Wild, Dark Novel In Grand Manner, A Bravura Performance
Jeff Simon
Buffalo Evening News 2/14/82

"At an agewhen most young Scotsmen were lifting skirts, plowing furrows and spreading seed, Mungo Park was displaying his bare buttocks to Al-haj Abi Ibn Fatoudi Emir of Ludamar. The year was 1795. George III was dabbing the walls of Windsor Castle with his own spittle, the Notables were botching things in France, Goya was deaf, DeQuincy a depraves adolescent. George Bryar 'Beau' Brummel was smoothing his first starched collar, young Ludwig Van Beethoven, beetle browed and 24, was wowing them in Vienna with his Piano Concerto No. 2."

Clearly, a bravura performance is being announced in the overture of T.C. Boyle's marvelous novel "Water Music"—a picaresque panorama of the true pustulence and madness of the classical age. But that opening paragraph doesn't begin to suggest the wild, dark majesty of the novel.

In fact, the current of American fiction has been rushing toward this novel for 20 years. The old metaphor that goes back to Ancient Rome, at least, has it that writers sit on the shoulders of giants which makes Western culture sound like a circus acrobatic stunt (''The Living Totem Pole," perhaps).

But Boyle's book would have been impossible without the behemoth, irreverent explosions of the picaresque from American fiction's left wing--Pynchon's "V" and "Gravity's Rainbow" and, especially, John Barth's "The. Sot-Weed Factor." But Boyle has learned the tragic lesson of post-Joycean comic fiction—readership is the going price of genius. The farther a writer ventures into the jungles of parodistic and semantic virtuosity, the more readers he may lose back at the trading post. And if a writer falls in the forest, he doesn't make a sound if there's no one there to hear it.

"Water Music," for all its verbal brilliance, erects no barrier of words between reader and tale.

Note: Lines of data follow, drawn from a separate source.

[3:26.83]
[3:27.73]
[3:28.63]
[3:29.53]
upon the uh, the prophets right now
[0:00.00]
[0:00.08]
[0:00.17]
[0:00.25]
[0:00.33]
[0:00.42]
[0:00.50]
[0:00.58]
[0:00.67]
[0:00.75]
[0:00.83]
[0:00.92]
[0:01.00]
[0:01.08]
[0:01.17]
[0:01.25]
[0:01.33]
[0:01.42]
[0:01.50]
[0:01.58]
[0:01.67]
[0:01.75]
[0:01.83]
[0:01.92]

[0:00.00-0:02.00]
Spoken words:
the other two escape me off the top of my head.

As William H. Gass so accurately puts it in the dustflap blurb, it has the natural linguistic lilt of the Irish baroque. T. 'Coraghessan Boyle's very name seems so full of blarney that it sounds like a barroom rumor in some beer-sozzled scene by Sean O'Casey.

Boyle is a young writer who lives in Los Angeles and who has previously published only one book, a story collection called "The Descent of Man." Nothing quite prepared anyone for this grand, fourmovement symphonic suite of comedy, melodrama, mayhem, ribaldry and adventure. It is Geographical Romance.

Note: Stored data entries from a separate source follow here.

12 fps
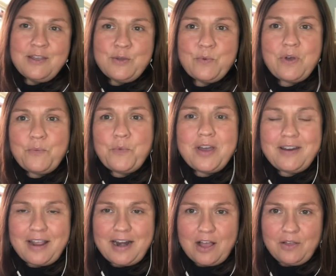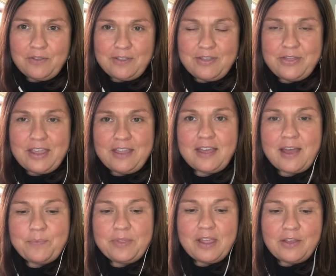Well, one, and I'll think of that,
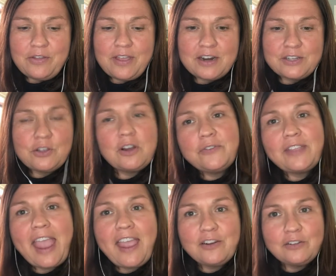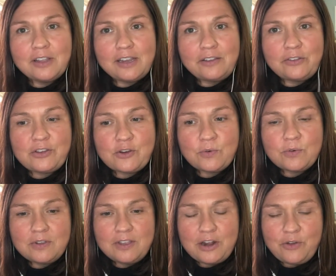but the other thing I just thought of is candlelight too.
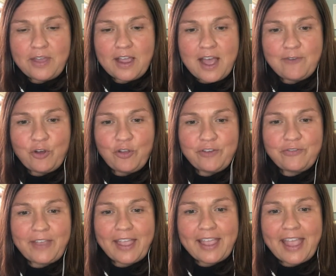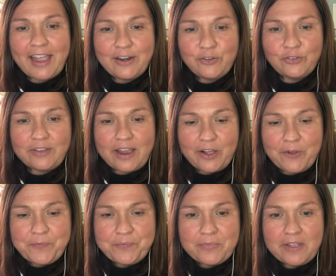They have all the fake candles now
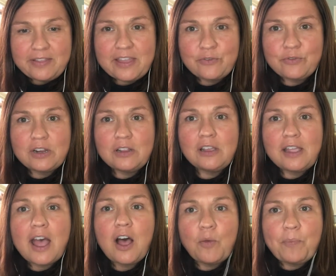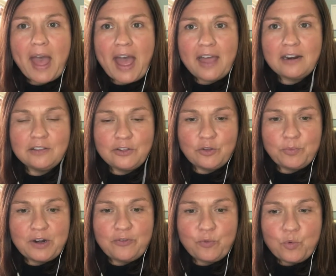that really help add a little bit
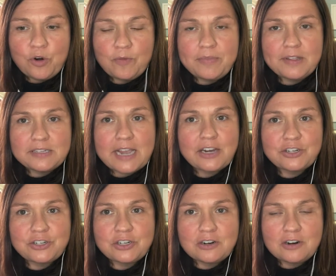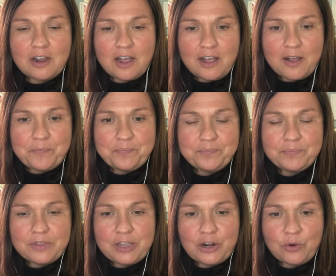of warmth and texture,
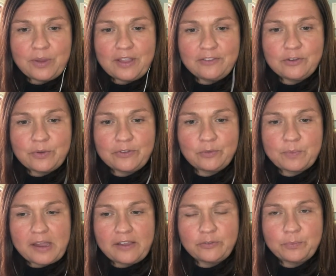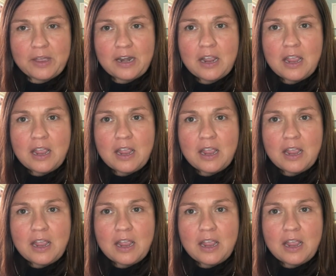into a space. But,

Boyle's hero is Mungo Park, the very real Scottish explorer who was the first white European to set haunches and splash around in the Niger River. Unlike most African explorers, said one historian, Mungo Park was lucky enough to "rejoice in an unforgettable name."

Boyle appropriates much from Park's own narrative. But as Boyle rebuilds Park out of equal parts yearning and naiveté, Park first travels his sacred river like some hard luck Huck Finn. He even has his Jim—in this case a black wiseguy companion-guide named Johnson, an African Sancho Panza with a taste for Shakespeare.

The profane counter-melody to the expansive "Water Music" of Mungo Park is the career of Ned Rise, as sure a victim there could be of what Machiavelli called "fortune's great and steady malice."

"Not Twist, not Copperfield, not Fagin himself had a childhood to compare with Ned Rise's. lie was unwashed, untutored, unloved, battered, abused, harassed, deprived, starved, mutilated and orphaned ... His was a childhood so totally depraved even a Zola would shudder to think of it."

Adulthood, for Ned Rise, isn't much better. He does everything from concoct live sex shows to sell putrid, phony caviar cleverly called "Chichikov's Choice" (one of Boyle's infrequent literary inside jokes, named after the demonic focus of Gogol's "Dead Souls").

Boyle ping-pongs back and forth between the worlds of Park and Rise, between the oozy horrors, exotic ecstasies and exquisite terrors of Africa and the disease-ridden, class-ridden rot and muck of London in the late-classical era--a perfumed sewer from which once sprang Johnson and Pope. Boyle's narrative cruise can be erotic, wildly funny and exciting, by turns, without slowing things down one whit. Even the digressions are mesmerizing.

And that, finally, is what makes this sly and superbly knowing geographical romance so magical. Boyle has pulled off the trick no American may yet have done, the trick only Gabriel Garcia Marquez had done before in "One Hundred Years of Solitude" and perhaps John Fowles had done in "The French Lieutenant's Woman."